For Stellar holders, the practical priority is:
- Understand that public keys are permanently exposed on Stellar's ledger.
- Monitor both Stellar's PQC roadmap and NIST standards adoption.
- Act early when migration tools become available rather than waiting.
- Consider the harvest-now, decrypt-later risk if holding positions for a decade or more.
The absence of imminent danger does not mean the concern is speculative. NIST, the NSA, and the European Union Agency for Cybersecurity (ENISA) have all issued guidance treating post-quantum migration as an urgent infrastructure priority. The blockchain ecosystem is catching up, but the pace of that catch-up matters enormously for long-term holders.
Frequently Asked Questions
Will quantum computers break Stellar (XLM) soon?
Not soon by most credible estimates. Breaking Stellar's Ed25519 signature scheme requires a cryptographically relevant quantum computer (CRQC) with millions of physical qubits after error correction. Most research consensus places that milestone between 2035 and 2050 under a base-case scenario, though the range is uncertain.

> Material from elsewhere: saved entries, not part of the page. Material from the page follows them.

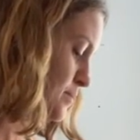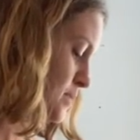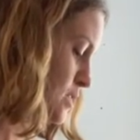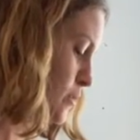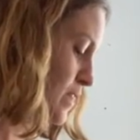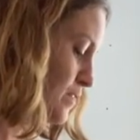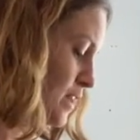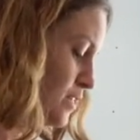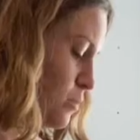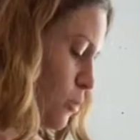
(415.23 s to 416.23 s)
So even
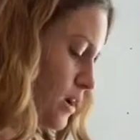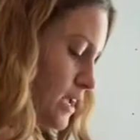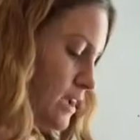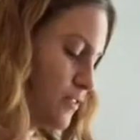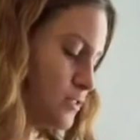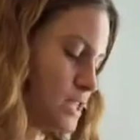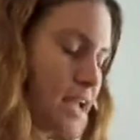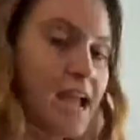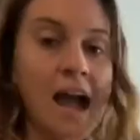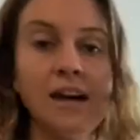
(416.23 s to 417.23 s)
in the morning, if you
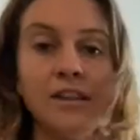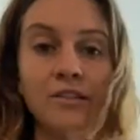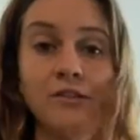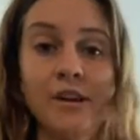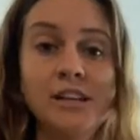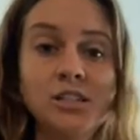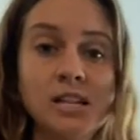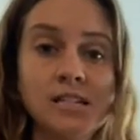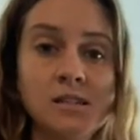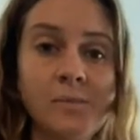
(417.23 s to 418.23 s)
take it out of the fridge
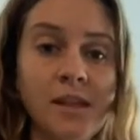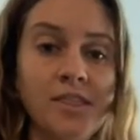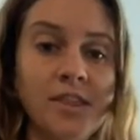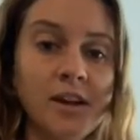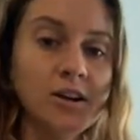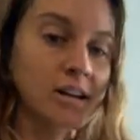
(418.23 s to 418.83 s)
and it's a bit thicker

The risk is real in principle but not imminent in practice.
Why is Stellar more exposed than some Bitcoin addresses?
Stellar's account model permanently exposes the Ed25519 public key as the account address. Some Bitcoin address formats (P2PKH) hide the public key until spending, giving a brief window of protection. On Stellar, the public key is always visible on the ledger, so a future CRQC could attempt offline key recovery from historical data without needing to observe a live transaction.
What is the harvest-now, decrypt-later threat?
Harvest-now, decrypt-later refers to adversaries collecting public keys (or encrypted data) today with the intention of deriving private keys once a sufficiently powerful quantum computer exists. Because Stellar's ledger is fully public, all account public keys are already archived and accessible. This matters most for holders planning to keep large positions dormant for a decade or more.
What post-quantum algorithms could Stellar adopt?
The most likely candidates are NIST-standardised schemes: ML-DSA (CRYSTALS-Dilithium) and FN-DSA (FALCON) for digital signatures, both of which are lattice-based. A hybrid approach pairing Ed25519 with one of these algorithms is considered the safest near-term transition strategy, as it preserves classical security while adding quantum resistance.
What can an XLM holder do right now to reduce quantum risk?
Practical steps include: monitoring Stellar's PQC migration roadmap; updating wallet software promptly when hybrid or post-quantum signature support is released; choosing custodians with clear quantum-security plans; avoiding large dormant balances if you plan to hold for a decade or longer; and exploring natively post-quantum custody options for significant positions.
Is Ed25519 safer than ECDSA against quantum attacks?
Against a sufficiently powerful quantum computer running Shor's algorithm, Ed25519 and ECDSA are similarly vulnerable — both rely on the hardness of the elliptic-curve discrete logarithm problem. Ed25519 has advantages over ECDSA in classical security (no random nonce, deterministic), but those advantages do not extend to the quantum threat model.